| REQUIRED WORK |
Given the records underneath, please repeat exactly the lines from the line with "(0.00 s to 0.90 s)" through the line with "(34.20 s to 34.30 s)", passing over any picture.

(INPUT RECORDS)

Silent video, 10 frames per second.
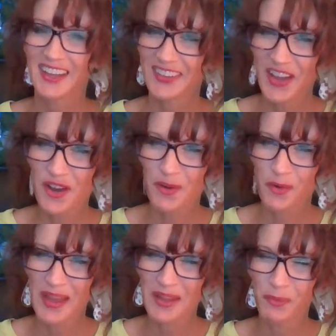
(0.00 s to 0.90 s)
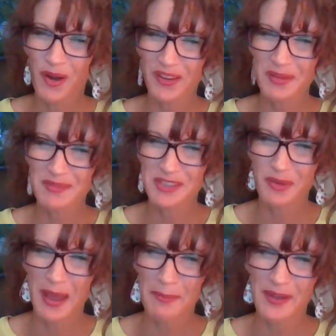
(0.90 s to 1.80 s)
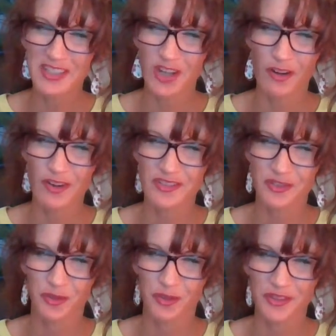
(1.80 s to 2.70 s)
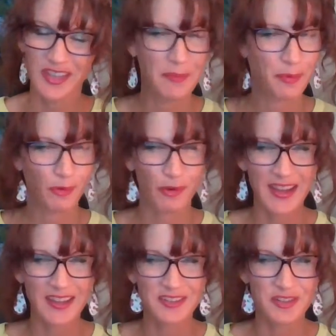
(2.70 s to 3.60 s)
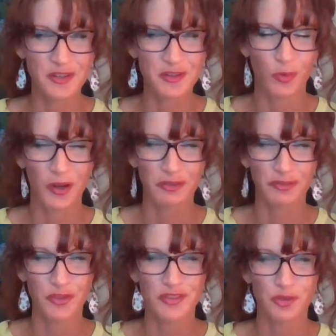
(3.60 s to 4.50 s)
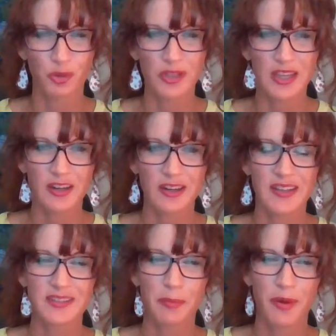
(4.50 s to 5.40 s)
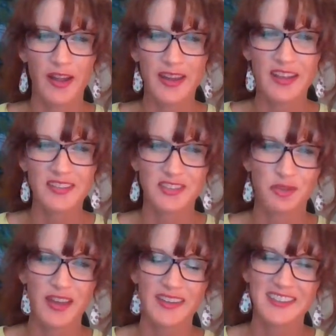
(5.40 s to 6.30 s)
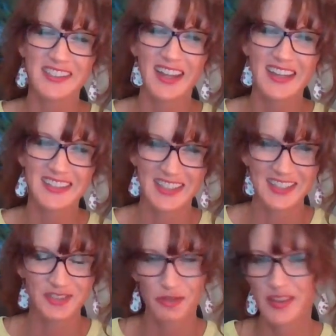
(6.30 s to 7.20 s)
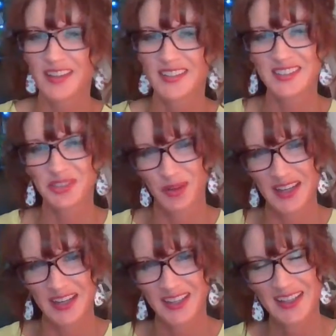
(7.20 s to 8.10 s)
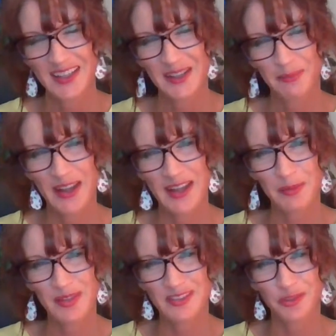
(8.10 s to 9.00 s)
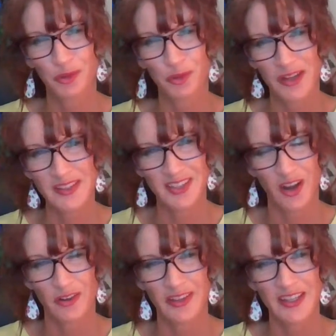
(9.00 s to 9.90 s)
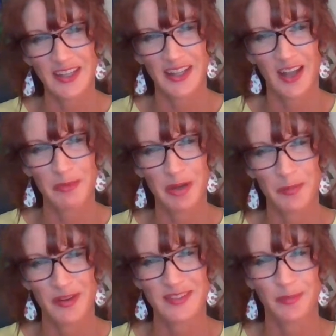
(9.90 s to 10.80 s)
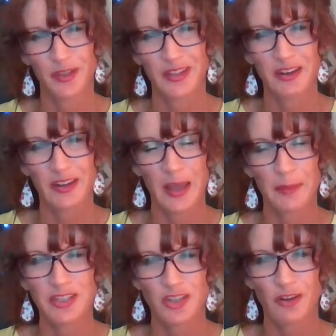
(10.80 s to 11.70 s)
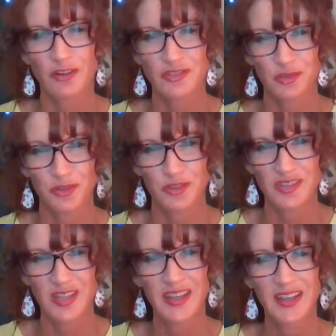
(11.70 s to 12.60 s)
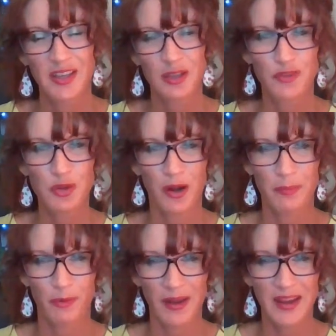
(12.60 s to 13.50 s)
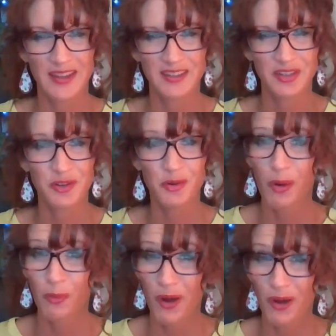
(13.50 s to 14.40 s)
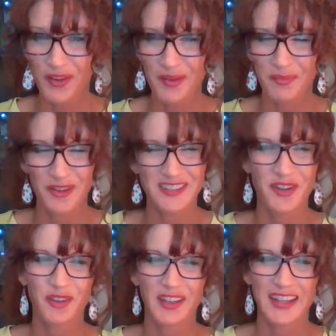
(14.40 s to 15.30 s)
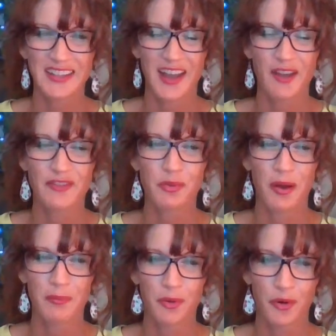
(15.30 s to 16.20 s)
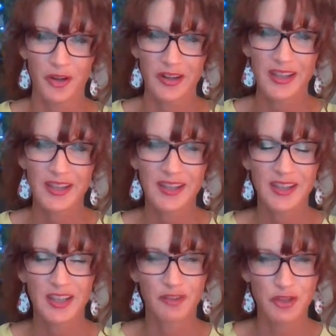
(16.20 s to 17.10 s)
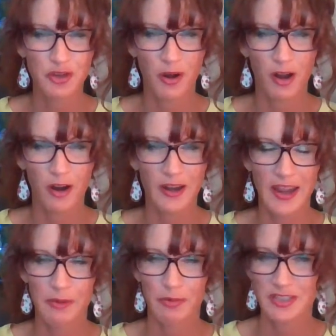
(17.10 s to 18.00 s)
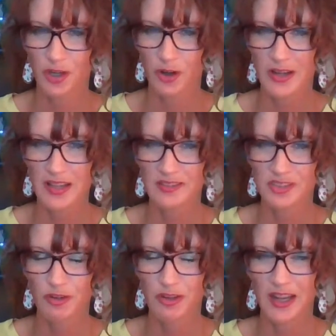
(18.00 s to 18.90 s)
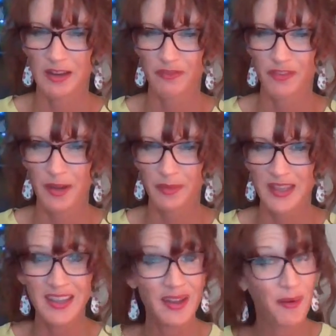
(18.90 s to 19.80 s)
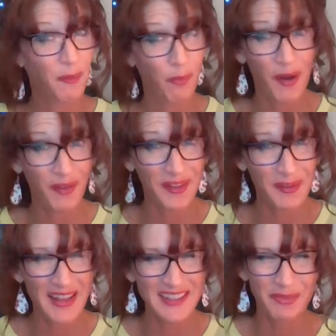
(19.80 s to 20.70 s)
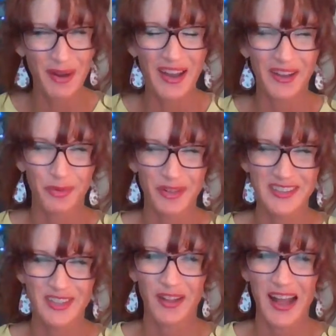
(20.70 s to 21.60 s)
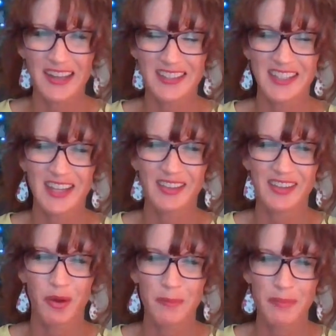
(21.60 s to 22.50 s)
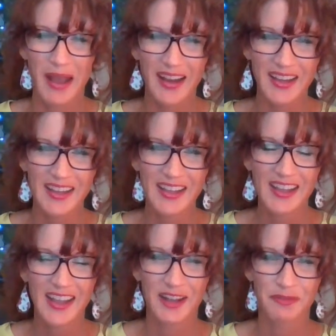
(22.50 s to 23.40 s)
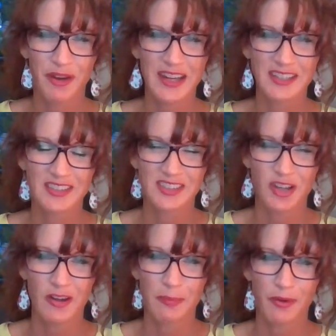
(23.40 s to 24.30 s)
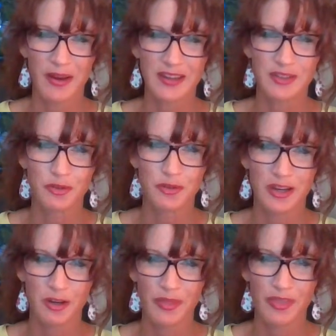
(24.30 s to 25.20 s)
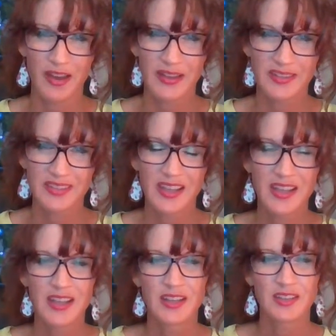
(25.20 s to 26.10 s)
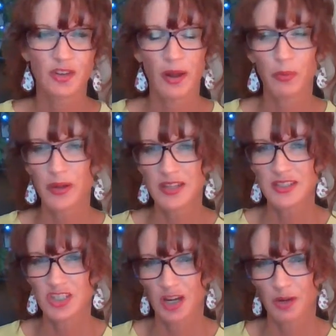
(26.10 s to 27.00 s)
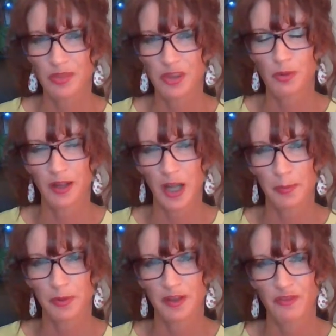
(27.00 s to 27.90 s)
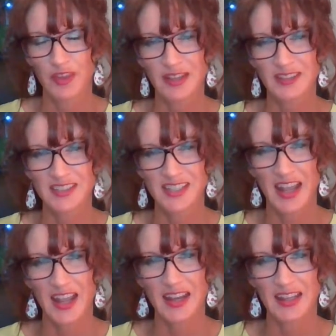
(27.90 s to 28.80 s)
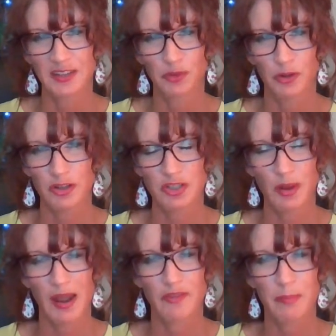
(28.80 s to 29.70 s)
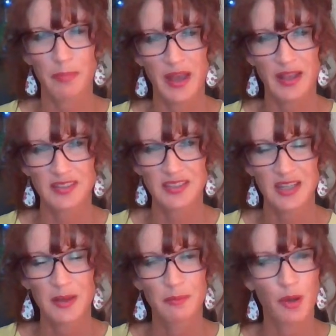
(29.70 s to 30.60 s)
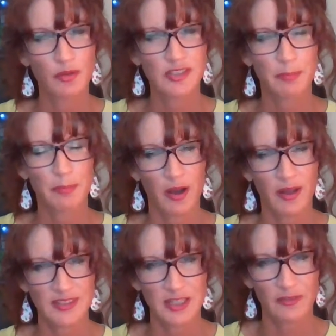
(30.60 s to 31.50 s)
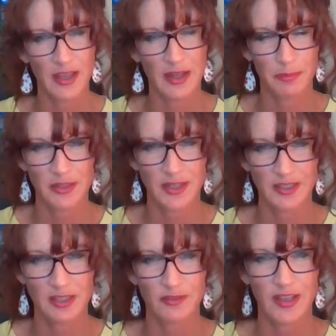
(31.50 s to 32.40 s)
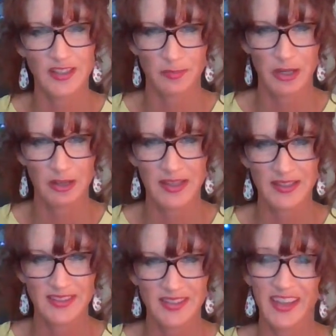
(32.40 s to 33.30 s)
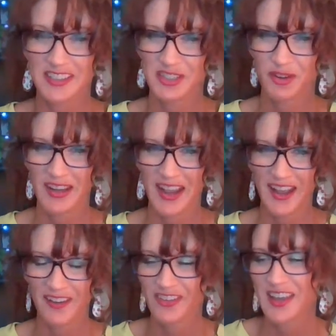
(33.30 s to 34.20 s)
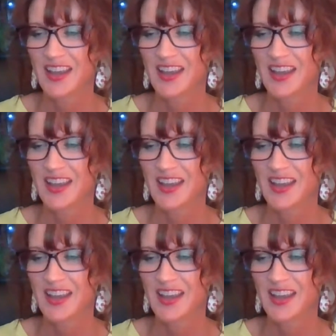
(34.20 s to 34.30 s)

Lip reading: Hello and welcome to Epic Charter Schools. A brand new wonderful school year is upon us, 2019-2020. My name is Dolores Harlan and I'm your principal here at Epic Charter Schools. If you are brand new, welcome. We're so glad to have you on board. If you are a returning student and family, welcome as well. We're so glad to see that you are back and ready to start a brand new year with us. So I wanted to share with you a couple of things today in order to have the best, most positive and productive experience that you can have.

(End INPUT RECORDS)

| SOLUTION TO THIS TASK |
(0.00 s to 0.90 s)
(0.90 s to 1.80 s)
(1.80 s to 2.70 s)
(2.70 s to 3.60 s)
(3.60 s to 4.50 s)
(4.50 s to 5.40 s)
(5.40 s to 6.30 s)
(6.30 s to 7.20 s)
(7.20 s to 8.10 s)
(8.10 s to 9.00 s)
(9.00 s to 9.90 s)
(9.90 s to 10.80 s)
(10.80 s to 11.70 s)
(11.70 s to 12.60 s)
(12.60 s to 13.50 s)
(13.50 s to 14.40 s)
(14.40 s to 15.30 s)
(15.30 s to 16.20 s)
(16.20 s to 17.10 s)
(17.10 s to 18.00 s)
(18.00 s to 18.90 s)
(18.90 s to 19.80 s)
(19.80 s to 20.70 s)
(20.70 s to 21.60 s)
(21.60 s to 22.50 s)
(22.50 s to 23.40 s)
(23.40 s to 24.30 s)
(24.30 s to 25.20 s)
(25.20 s to 26.10 s)
(26.10 s to 27.00 s)
(27.00 s to 27.90 s)
(27.90 s to 28.80 s)
(28.80 s to 29.70 s)
(29.70 s to 30.60 s)
(30.60 s to 31.50 s)
(31.50 s to 32.40 s)
(32.40 s to 33.30 s)
(33.30 s to 34.20 s)
(34.20 s to 34.30 s)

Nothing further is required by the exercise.